Friday, January 25, 2019

Migrating Various Document Formats to DITA

Share to Facebook Share to Twitter Email This Share on Google Plus Share on Tumblr

Most companies do not start new DITA-based projects from scratch. They already have content written in various other formats and somehow they need that content converted to DITA. In this blog post, I will offer some conversion advice depending on the format of your current project.

Migrating DocBook content to DITA.

Because DocBook content is XML, migrating it to DITA is quite straight forward:
  1. You first convert the DocBook document to a single large DITA composite file and you can do that with the predefined transformation scenario bundled with Oxygen called DocBook to DITA.
  2. There is a utility XSLT stylesheet on the Oxygen XML GitHub account that can convert a DITA composite to a DITA map with separate DITA topic files: https://github.com/oxygenxml/old-userguide-docbookbased/blob/master/split-DITA-topic.xsl

Migrating Microsoft Word content to DITA

The Oxygen XML User Manual has a detailed topic enumerating the possibilities to convert Microsoft Word content to DITA: https://www.oxygenxml.com/doc/versions/20.1/ug-editor/topics/ooxml-to-dita.html?hl=migrate%2Cdita

Migrating Excel content to DITA

You can use Oxygen's Smart Paste functionality to copy content from an Excel spreadsheet and paste it inside an opened DITA topic.

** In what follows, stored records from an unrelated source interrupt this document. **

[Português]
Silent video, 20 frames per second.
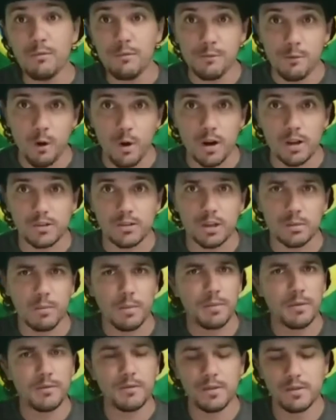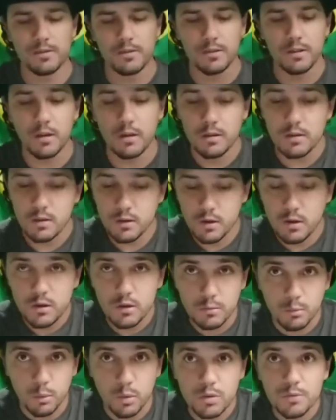forte. É uma profecia
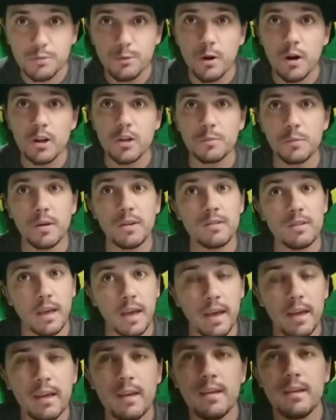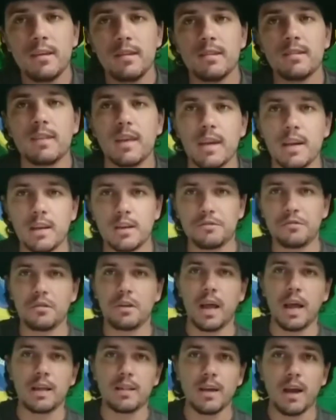muito forte, pois é, está
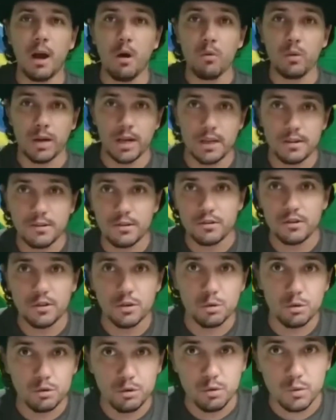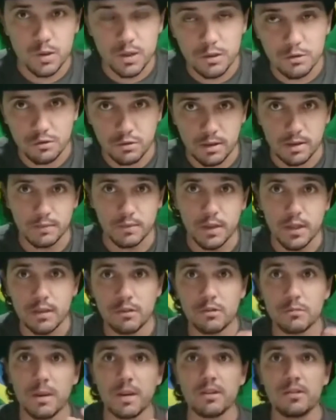relacionada ao grande dia do juízo, na vinda de
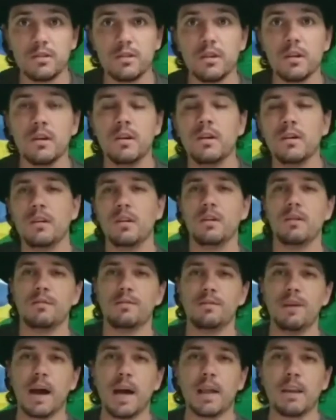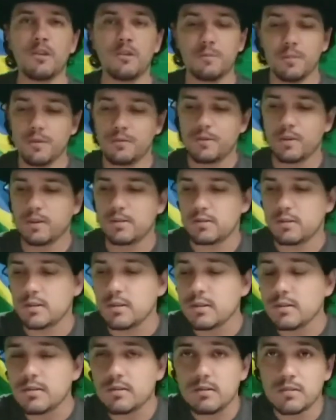Machia. Várias
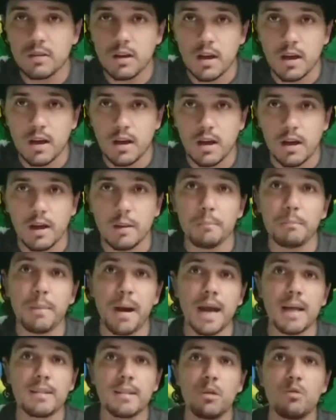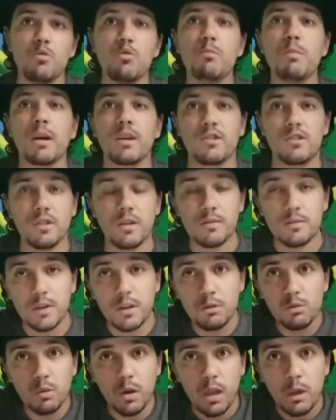profecias ah, batem com Machia
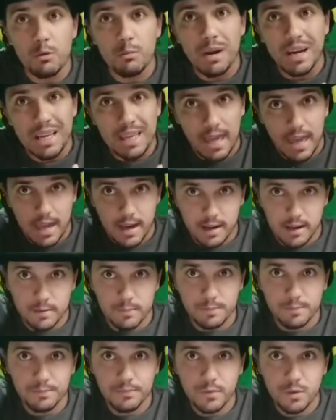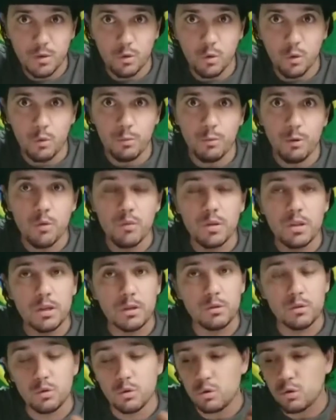vindo em uma guerra. O povo
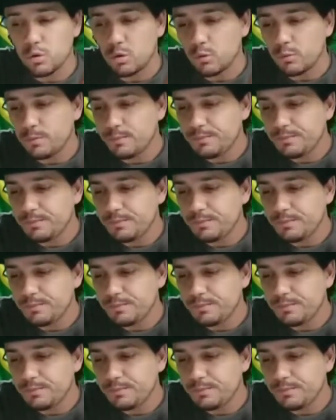tendo,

Also, as an alternate possibility, the Oxygen Resources Converter add-on was updated to be able to batch convert Excel to DITA: https://github.com/oxygenxml/oxygen-resources-converter

Migrating LibreOffice content to DITA

LibreOffice documents can be saved in Word format, and once you do that, you can convert the Word content to DITA as described above. Alternatively, you can save the LibreOffice documents to DocBook and then apply the DocBook to DITA conversion technique described above.

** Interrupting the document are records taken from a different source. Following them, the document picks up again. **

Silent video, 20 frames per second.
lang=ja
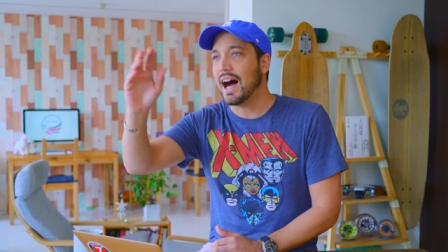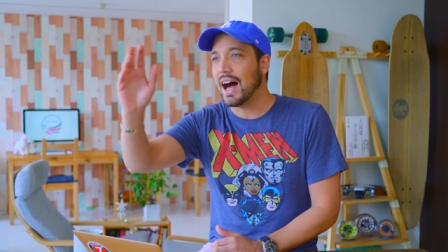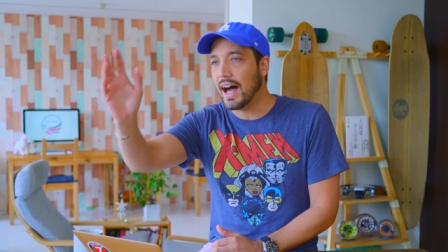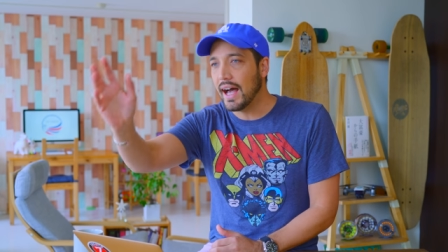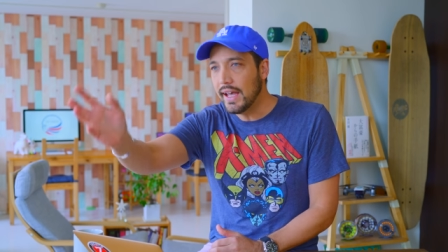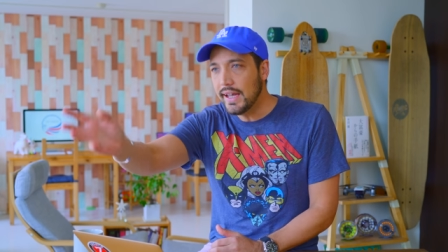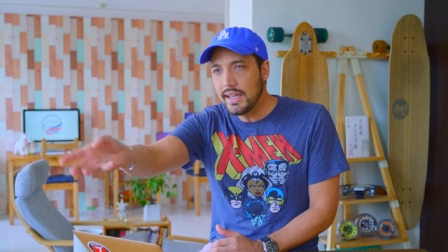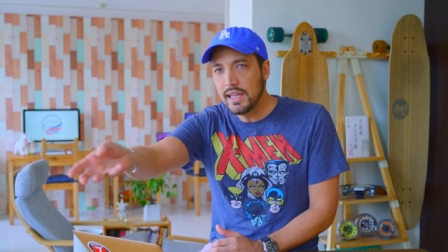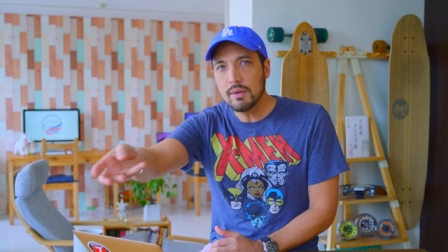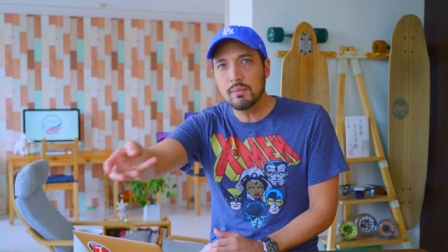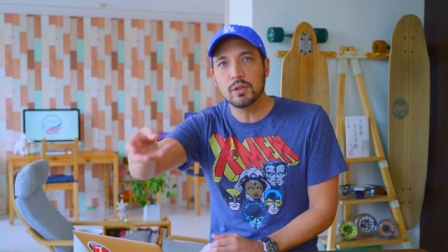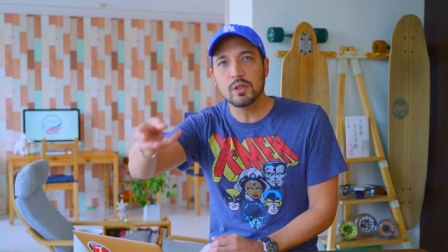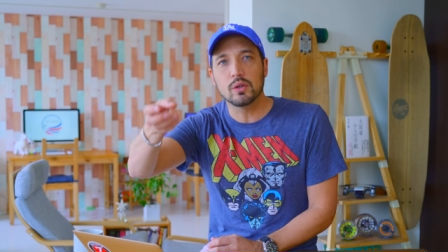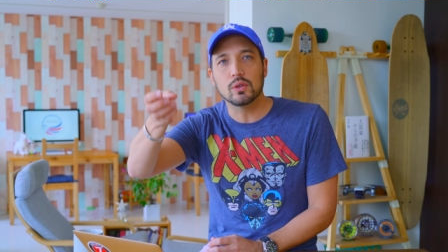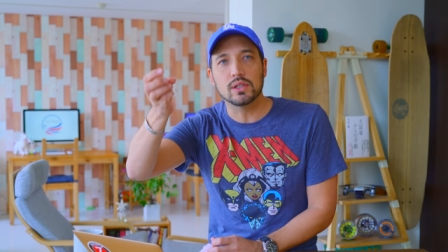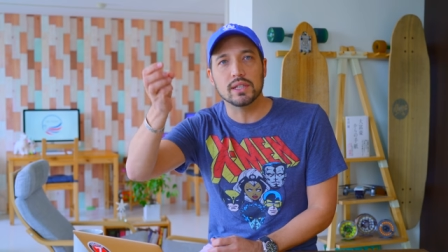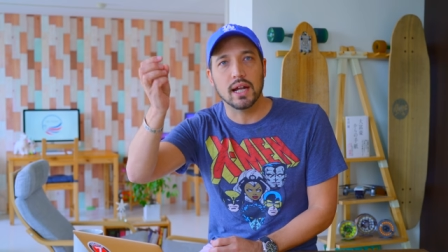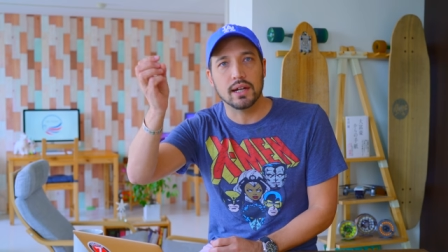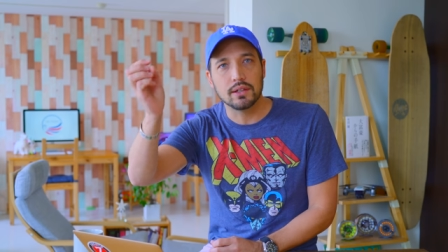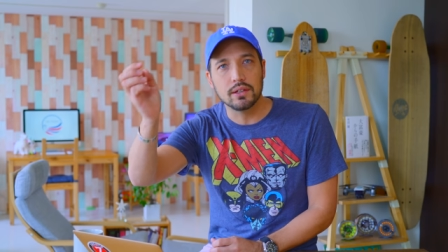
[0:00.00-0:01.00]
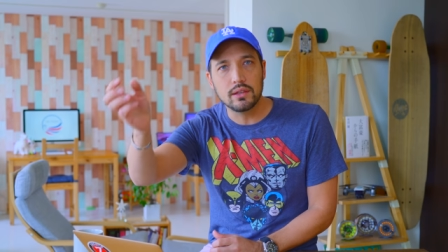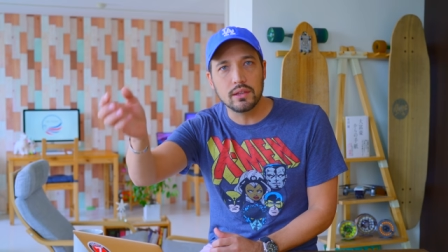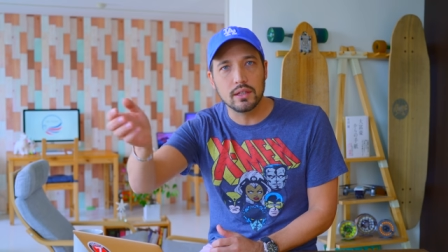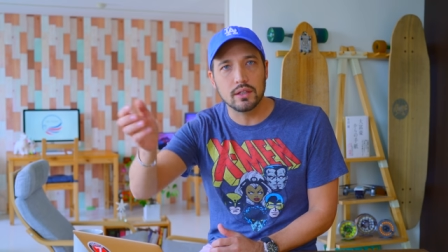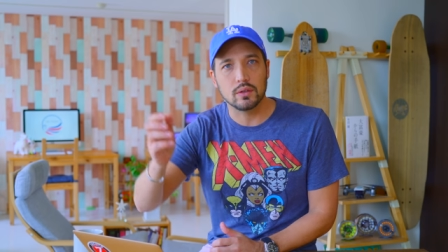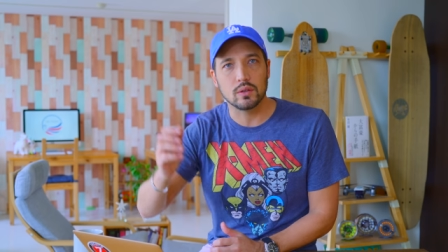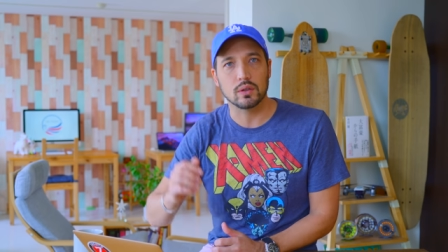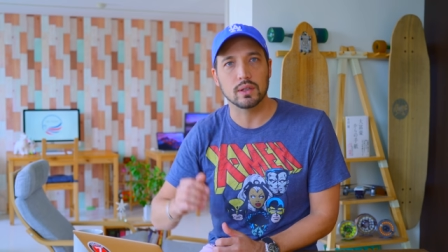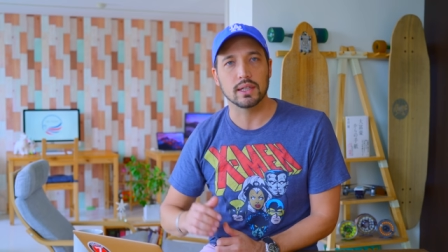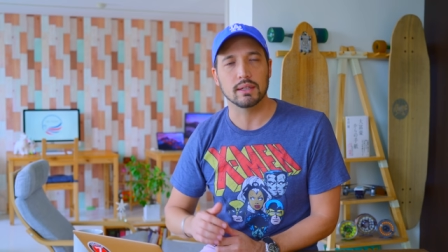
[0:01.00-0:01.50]
相手も良くなるっ
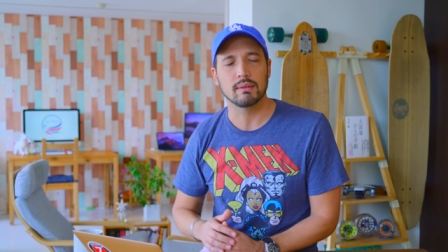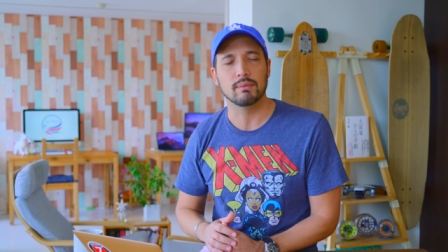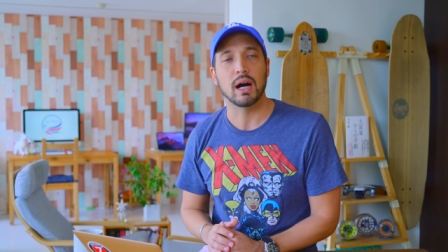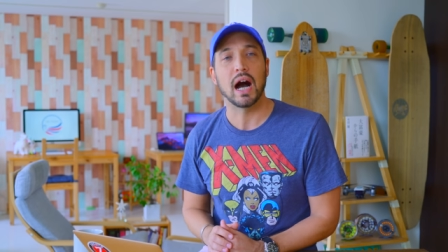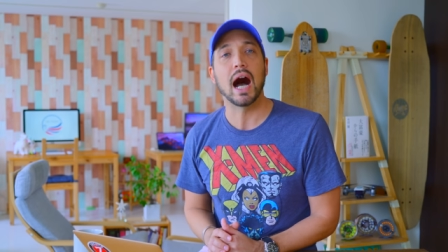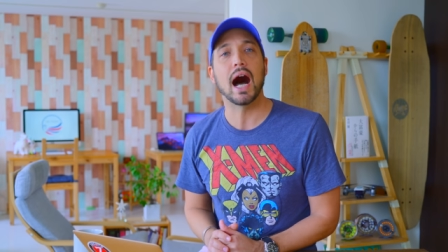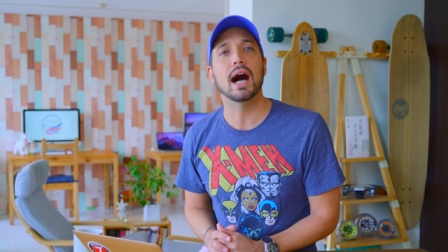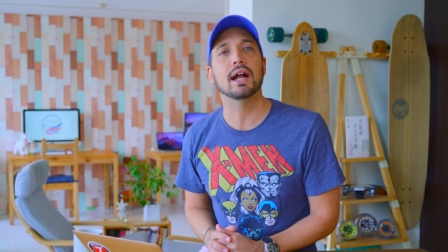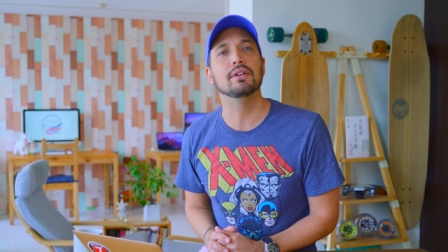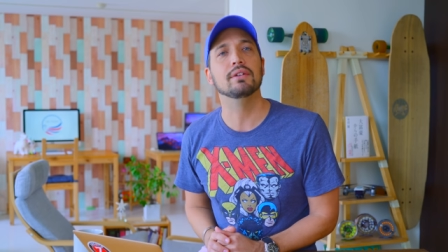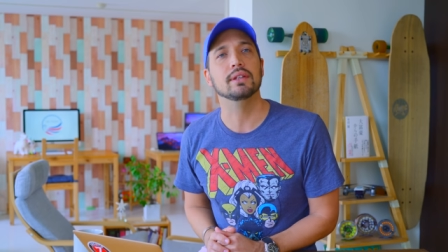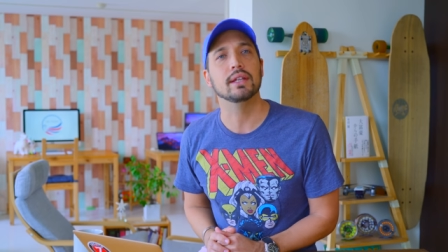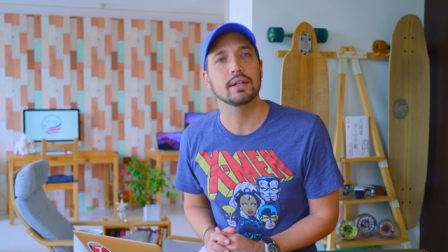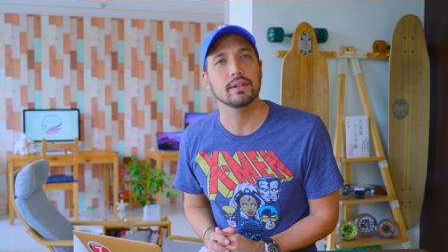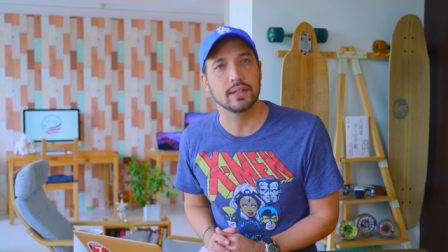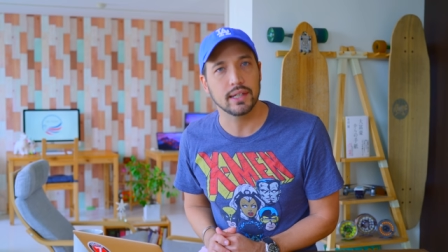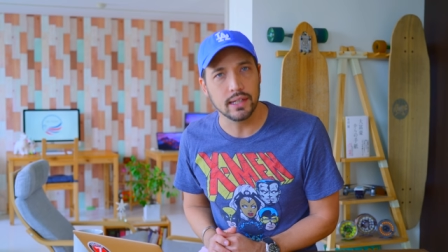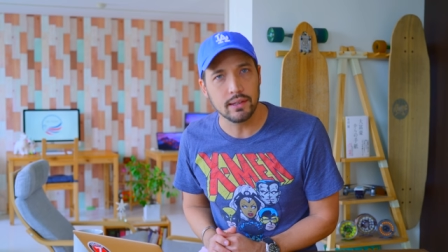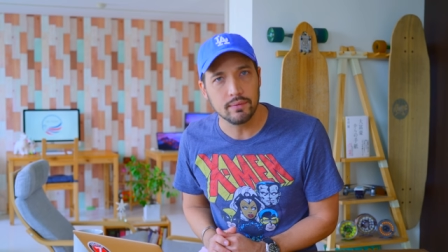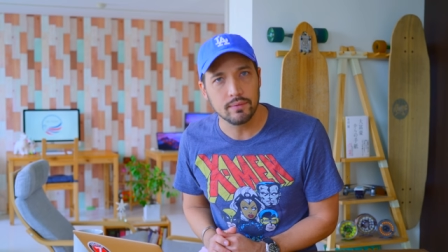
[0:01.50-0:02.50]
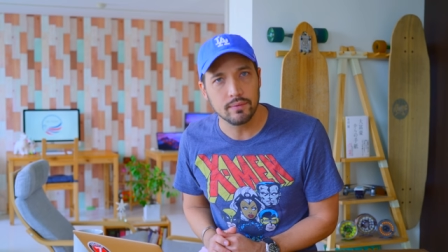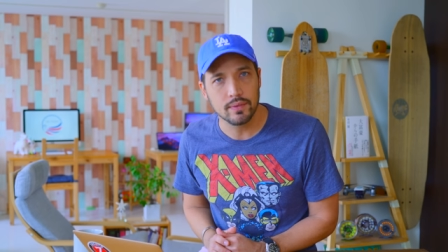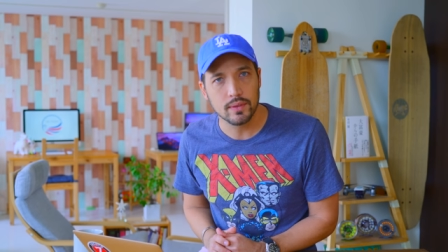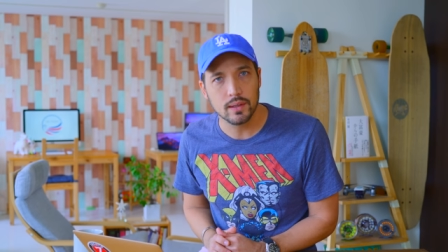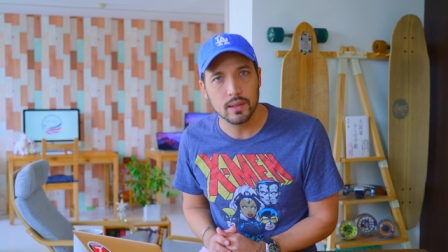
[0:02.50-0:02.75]
ていう時があるんだよね。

Migrating Google Docs to DITA

You have three possibilities to convert Google Docs to DITA using Oxygen:
  • Copy/Pasting from Google Docs to a DITA Topic opened in Oxygen in the Author visual editing mode should work and convert the pasted content to DITA.
  • Save the Google document as OpenDocumentFormat (ODF) then save the ODF document as DocBook with Libre Office, then apply the DocBook to DITA transformation scenario shipped in Oxygen to convert DocBook to DITA.
  • Save the Google document as HTML then use the Oxygen batch converter add-on to convert it to DITA: https://github.com/oxygenxml/oxygen-resources-converter

Migrating Markdown content to DITA

The DITA Open Toolkit publishing engine bundled with Oxygen allows you to reference Markdown files directly in a DITA map and either publish them directly or export the Markdown files to DITA one by one: https://www.oxygenxml.com/doc/versions/20.1/ug-editor/topics/markdown-dita-x-dita2.html. If you want to convert multiple Markdown documents at once, you can use the Oxygen Resources Converter add-on: https://github.com/oxygenxml/oxygen-resources-converter

Migrating HTML content to DITA

Using Oxygen's Smart Paste functionality, you can open the HTML documents in a web browser, then copy the contents and paste it in a DITA topic opened in Oxygen's Author visual editing mode. If you want to convert multiple HTML files, you can use the Oxygen Resources Converter add-on: https://github.com/oxygenxml/oxygen-resources-converter

Migrating unstructured FrameMaker to DITA

There is a FrameMaker plugin that can be used for this type of conversion: http://leximation.com/tools/info/fm2dita.php

Migrating MadCap content to DITA

Some recent MadCap versions seem to have facilities to export content directly to DITA. Otherwise, you will need to convert XHTML content to DITA with a custom XSLT stylesheet to preserve variable references.

Migrating other formats to DITA

You may find third-party applications (like Pandoc) that can convert your content to HTML or to some kind of XML format like DocBook. Once you have HTML or DocBook content, you can convert them to DITA using the advice above.